◆ **ABOUT THIS TASK**:
Would you restate all of the entries verbatim, minus any images?

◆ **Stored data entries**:
━━━━━━━━━━━━━━━━━━━━━━━━━━━━━━

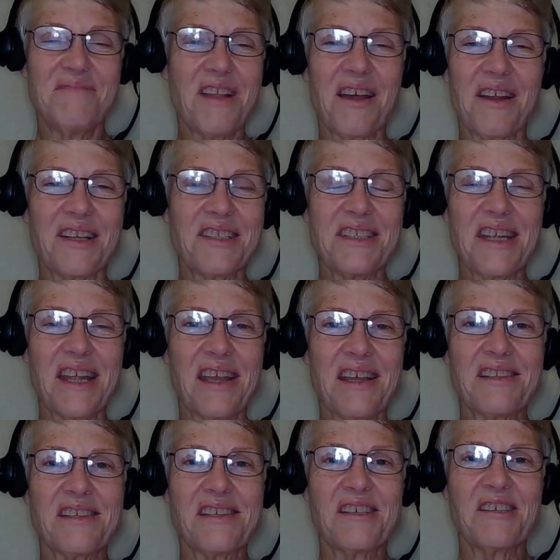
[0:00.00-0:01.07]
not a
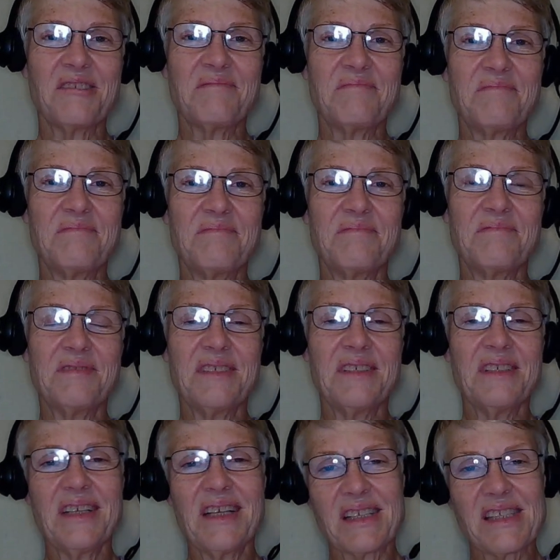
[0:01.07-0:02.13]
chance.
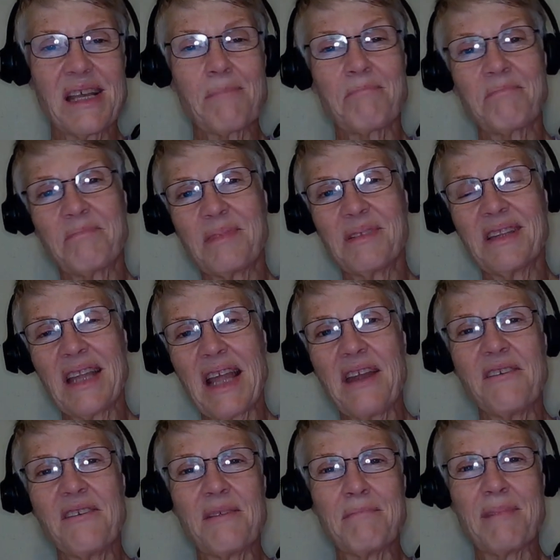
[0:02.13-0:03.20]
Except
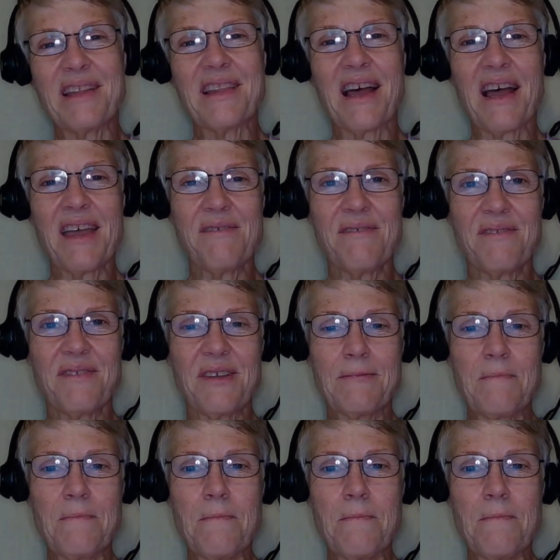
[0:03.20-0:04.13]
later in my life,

━━━━━━━━━━━━━━━━━━━━━━━━━━━━━━

◆ **PROBLEM SOLUTION**:
[0:00.00-0:01.07]
not a
[0:01.07-0:02.13]
chance.
[0:02.13-0:03.20]
Except
[0:03.20-0:04.13]
later in my life,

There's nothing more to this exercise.